Well, there are drawbacks! Without proper edit checks, INSERTs and UPDATEs could place invalid alphabetic characters into the alphanumeric column. This can be a very valid concern if ad hoc data modifications are permitted. Although it is uncommon to allow ad hoc modifications to production databases, data problems can still occur if all of the proper edit checks are not coded into every program that can modify the data. But let's assume (big assumption) that proper edit checks are coded and will never be bypassed. This removes the data integrity question.

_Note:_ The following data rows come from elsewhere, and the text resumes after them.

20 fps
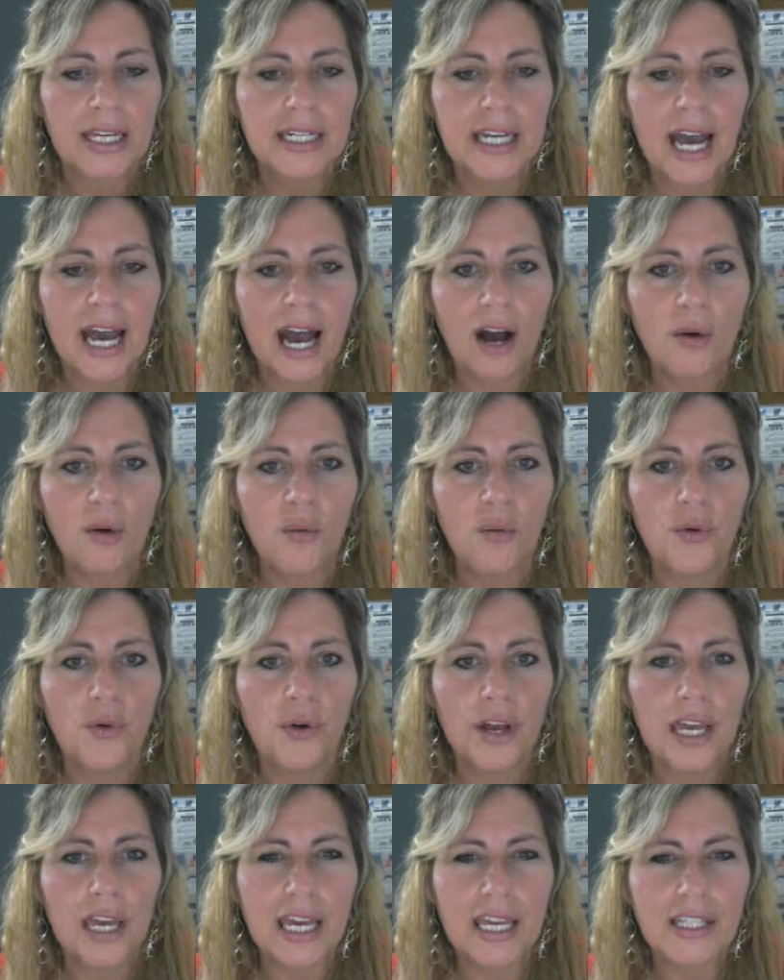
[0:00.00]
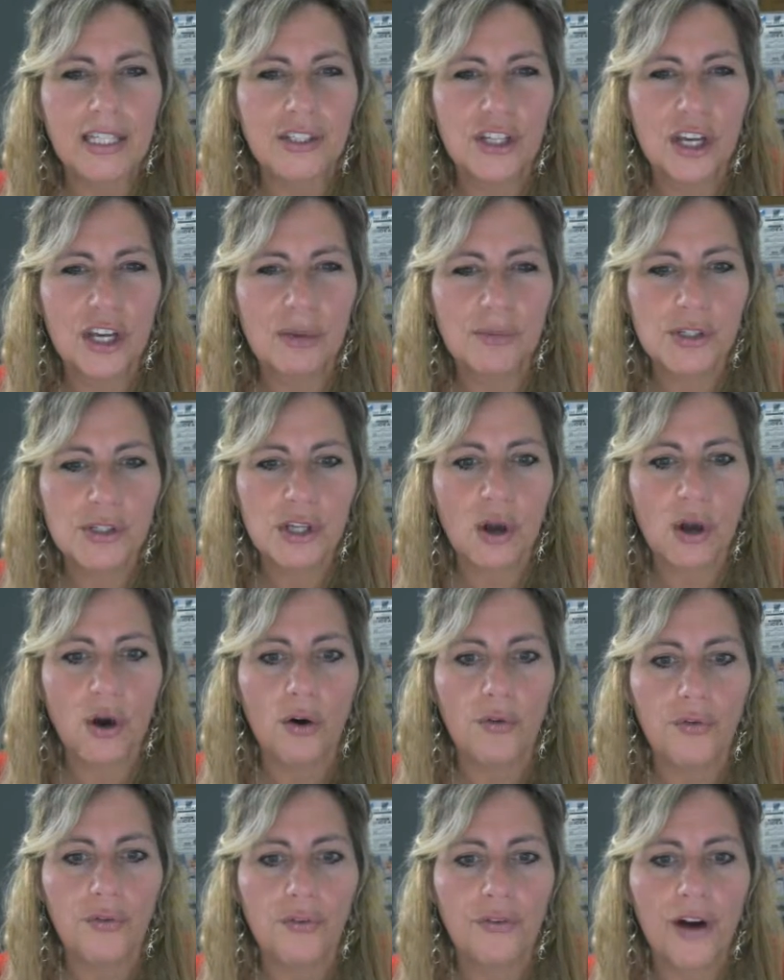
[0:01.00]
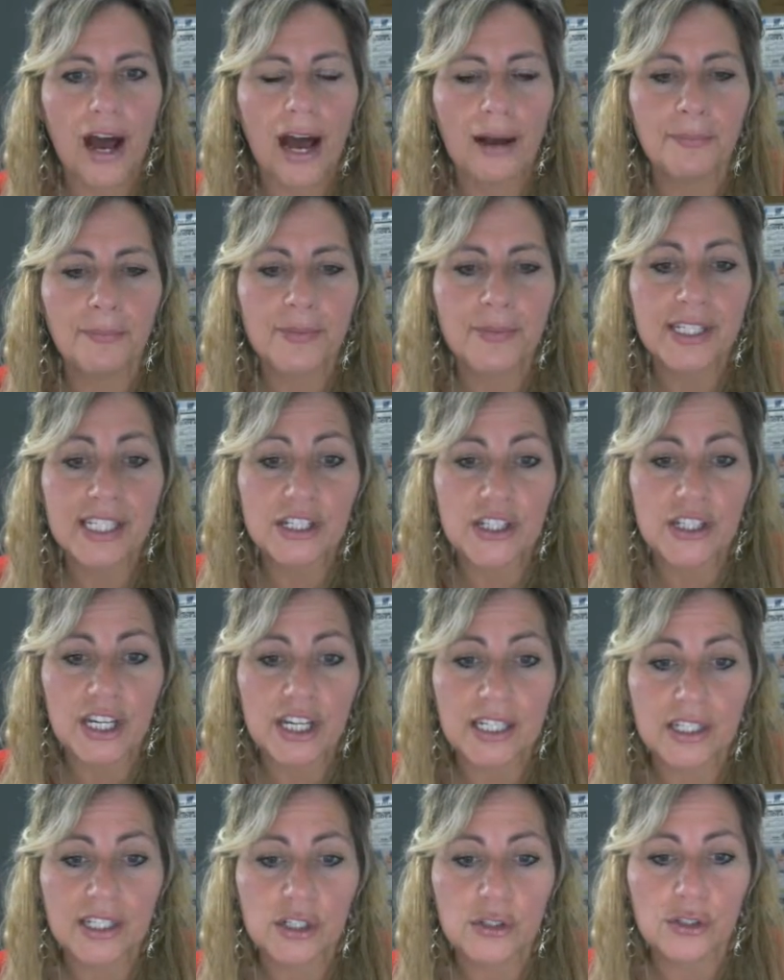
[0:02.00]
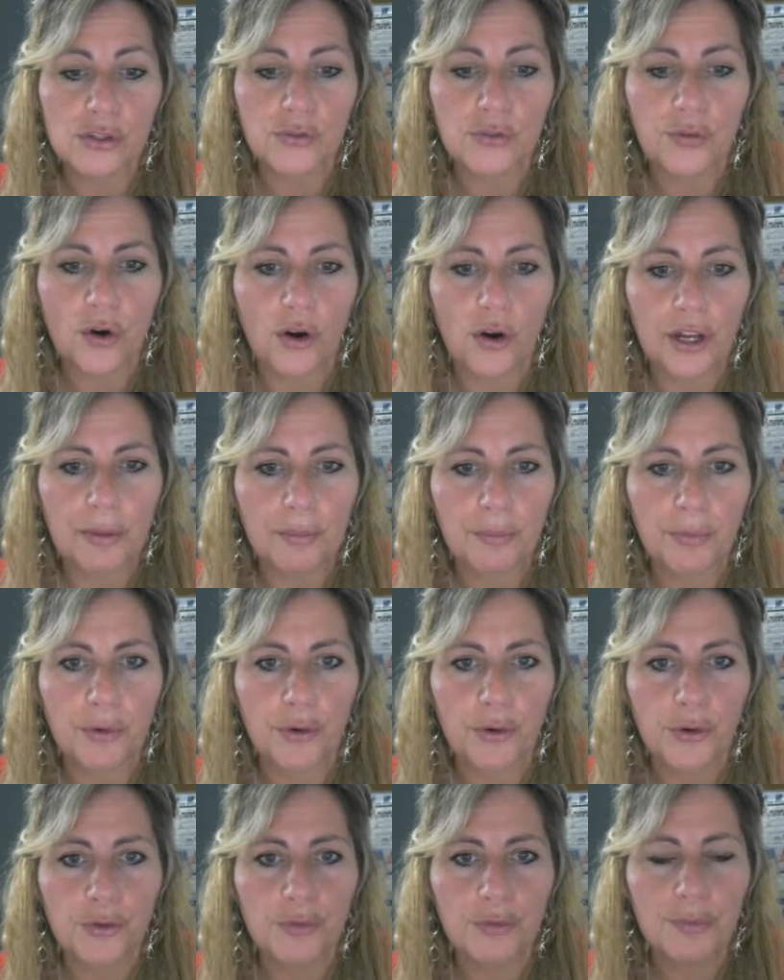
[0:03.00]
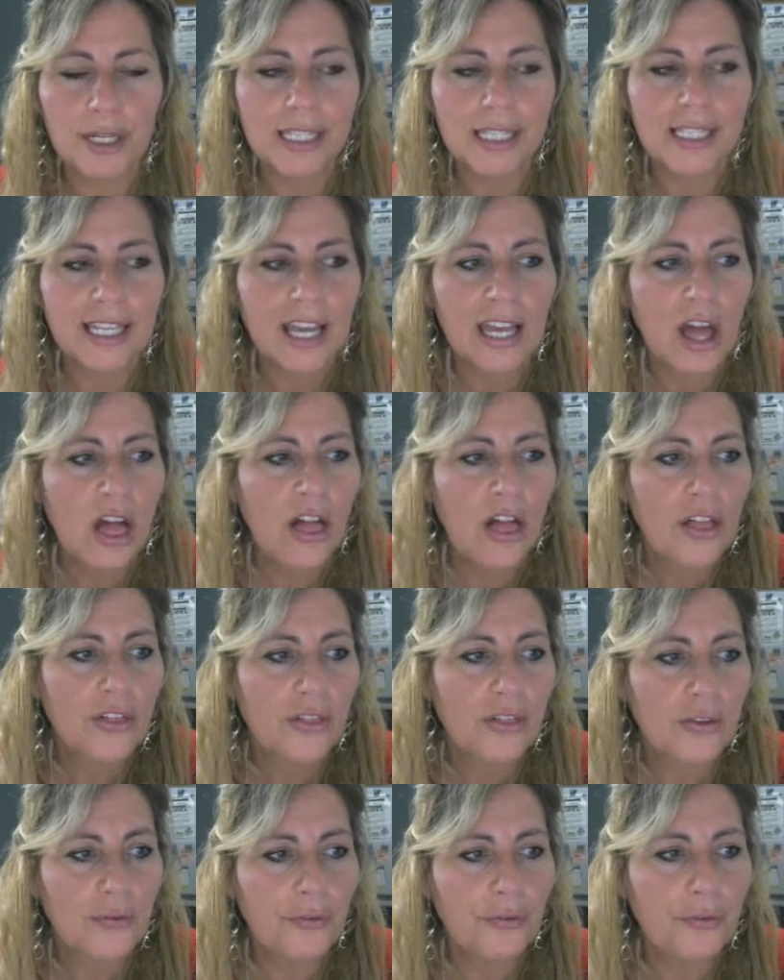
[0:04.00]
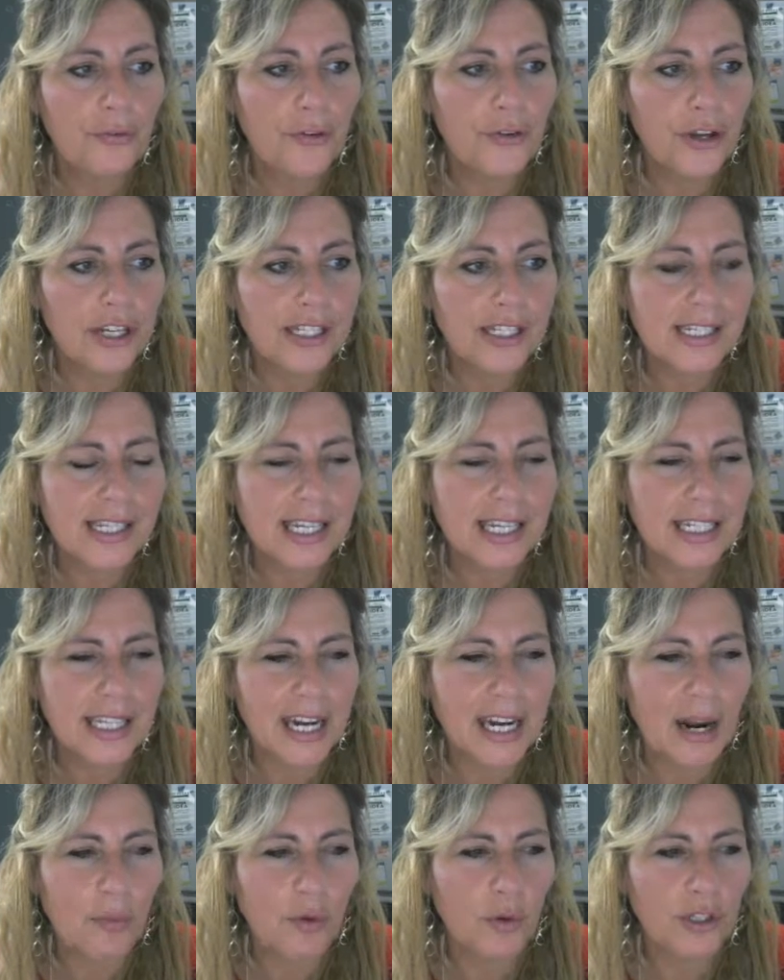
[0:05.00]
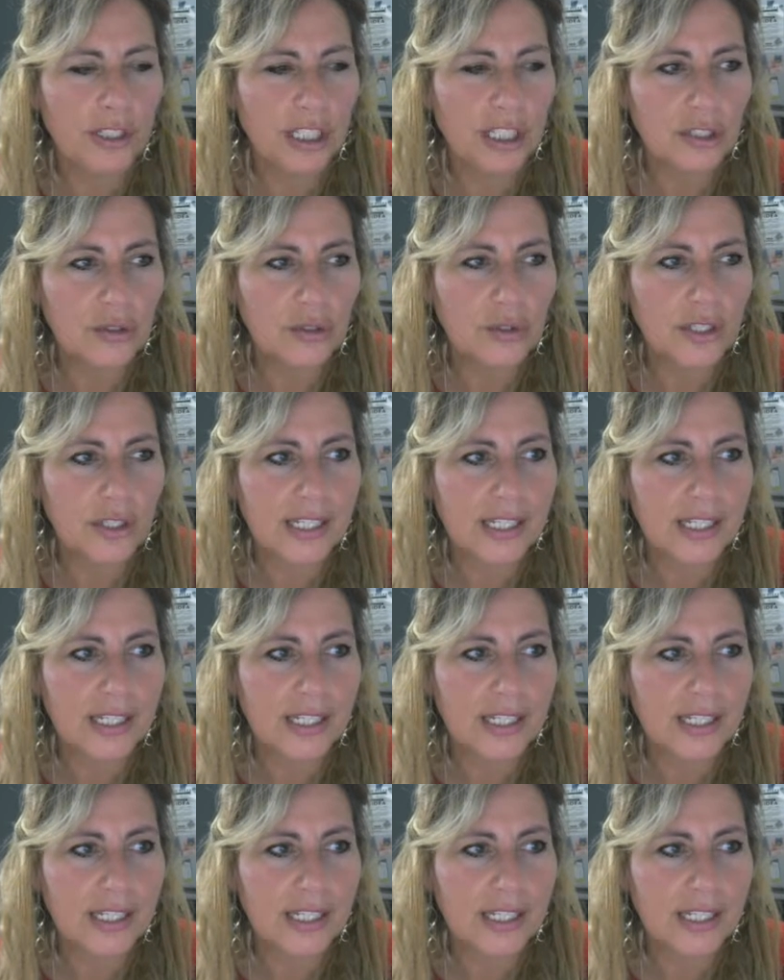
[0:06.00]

Now, in terms of suggestions for improvement, the first thing that I wanted to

There is another problem, though, that is related to performance and filter factors. Consider the possible number of values that a CHAR(4) column and a SMALLINT column can assume. Even if programmatic edit checks are coded for each, DB2 is not aware of these and assumes that all combinations of characters are permitted. DB2 uses base 37 math when it determines access paths for character columns, under the assumption that 26 alphabetic letters, 10 numeric digits, and a space will be used. This adds up to 37 possible characters. For a four-byte character column there are 3**74 or 1,874,161 possible values.

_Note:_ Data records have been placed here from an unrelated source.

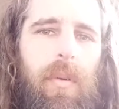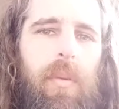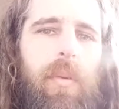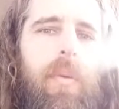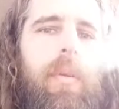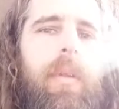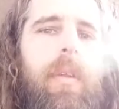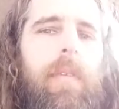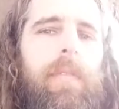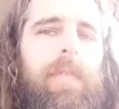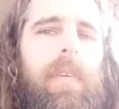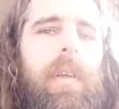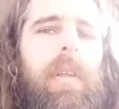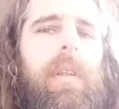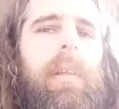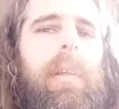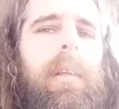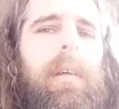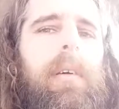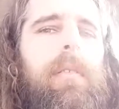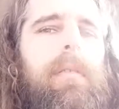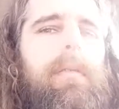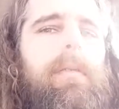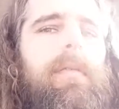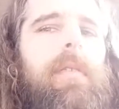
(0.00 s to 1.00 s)
the feeling
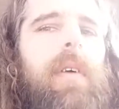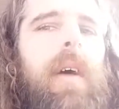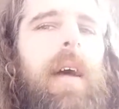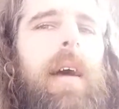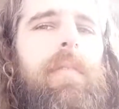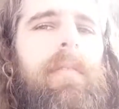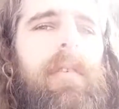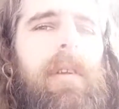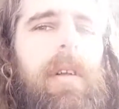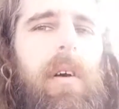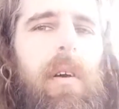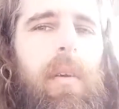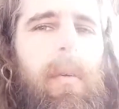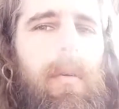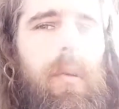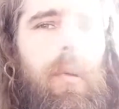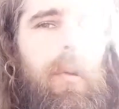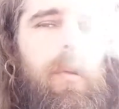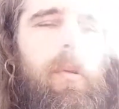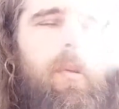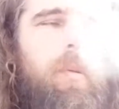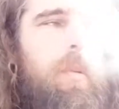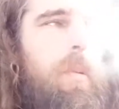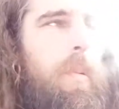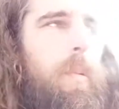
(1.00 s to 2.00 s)
of having a hole
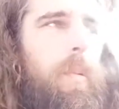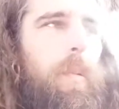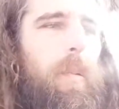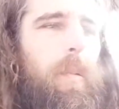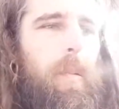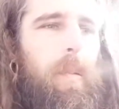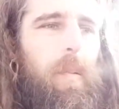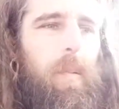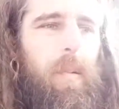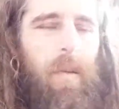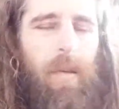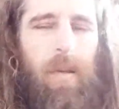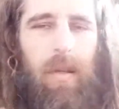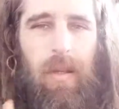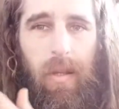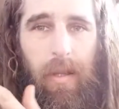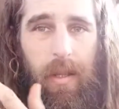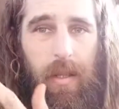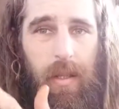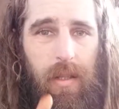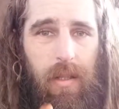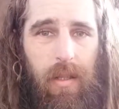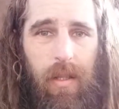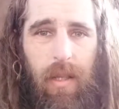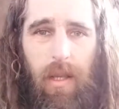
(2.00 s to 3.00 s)

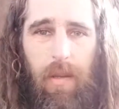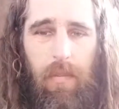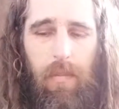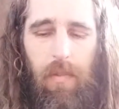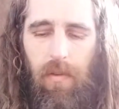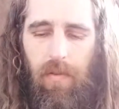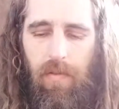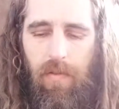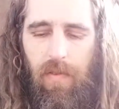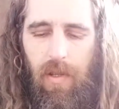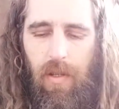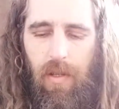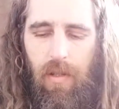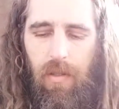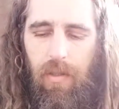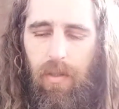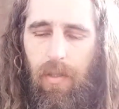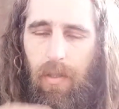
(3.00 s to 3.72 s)
that can't be filled,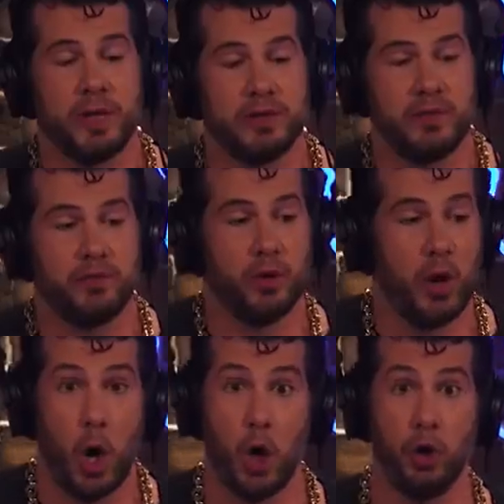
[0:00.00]
precedent
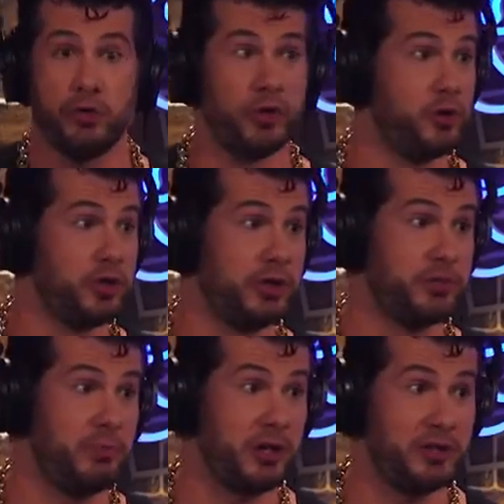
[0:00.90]
for all
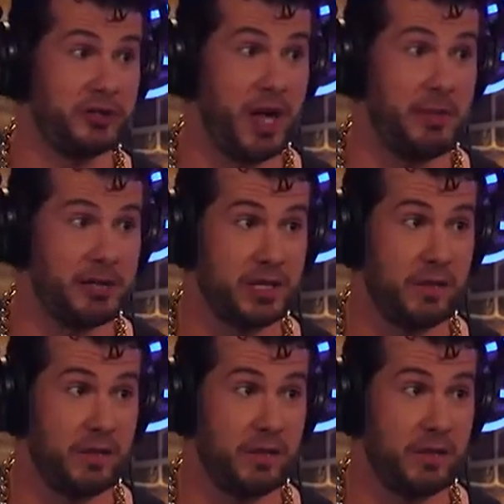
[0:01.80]
socialist, Marxist, communist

A SMALLINT column can range from -32,768 to 32,767 producing 65,536 possible small integer values. The drawback here is that negative codes and/or 5 digit codes could be entered. Both do not conform to the 4 digit maximum. However, if we adhere to our proper edit check assumption, the data integrity problems will be avoided here, as well.

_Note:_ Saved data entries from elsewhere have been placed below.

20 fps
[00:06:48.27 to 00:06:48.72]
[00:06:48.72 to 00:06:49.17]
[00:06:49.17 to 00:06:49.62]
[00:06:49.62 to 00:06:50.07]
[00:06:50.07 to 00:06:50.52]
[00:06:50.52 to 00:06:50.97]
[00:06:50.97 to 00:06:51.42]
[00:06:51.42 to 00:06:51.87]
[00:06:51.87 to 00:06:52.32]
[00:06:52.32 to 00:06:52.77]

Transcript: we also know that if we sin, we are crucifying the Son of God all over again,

DB2 will use the HIGH2KEY and LOW2KEY values to calculate filter factors. For character columns, the range between HIGH2KEY and LOW2KEY is larger than numeric columns because there are more total values. The filter factor will be larger for the numeric data type than for the character data type which may influence DB2 to choose a different access path. For this reason, favor the SMALLINT over the CHAR(4) definition.

The leading zeroes problem should be able to be solved using other methods. It is not necessary to store the data in the same format that users wish to display it. For example, when using QMF, you can ensure that leading zeroes are shown in reports by using the "J" edit code. Other report writes offer similar functionality. And report programs can be coded to display leading zeroes easily enough by moving the host variables to appropriate display fields.

In general, it is wise to choose a data type which is closest to the domain for the column. If the column is to store numeric data, favor choosing a numeric data type: SMALLINT, INTEGER, DECIMAL, or floating point. Same goes for temporal data (that is, choose DATE, TIME, or TIMESTAMP instead of a character or numeric data type). In addition, always be sure to code appropriate edit checks to ensure data integrity - but remember, fewer need to be coded if you choose the correct data type because DB2 automatically prohibits data that does not conform to the data type for each column.


Anonymous said...

I didnt find thing that i need... :-(

Craig S. Mullins said...

Sorry to hear that... It would be a lot better if you stated what you were looking for though, then maybe someone could help.

Slacker said...

Awesome Blog!!!!!

"Anonymous said...
I didnt find thing that i need... :-("

I think either you did not read the Title of the Blog or you were searching for apples on a Blog that talks about oranges!

Anonymous said...

I have a table with one of the column as below:

This column though char type contains only numeric values.

Now when running any query on this column giving quotes(being a CHAR data type) is NOT fetching the concerned record but without quotes it is. Can someone explain me ?

WHERE ACC_NMBR = ‘00000001000266262376’; ----- ZERO RECORDS FOUND;no error

WHERE ACC_NMBR = 00000001000266262376; ------ 1 record found.

Medha Agrawal said...

Can someone please explain why the CHAR column with all numeric values does not fetch record if value is in quotes?

Field Definition of ACC_NMBR( all values stored in the table are numeric but defined as CHAR type)

WHERE ACC_NMBR = ‘00000001000123456789’; -------- returns zero records

WHERE ACC_NMBR = 00000001000123456789; ---- returns 1 record.

Craig S. Mullins said...

Consider looking into the FOR SBCS specification and code pages. Here is a starting place: https://developer.ibm.com/technologies/databases/articles/dm-0506chong/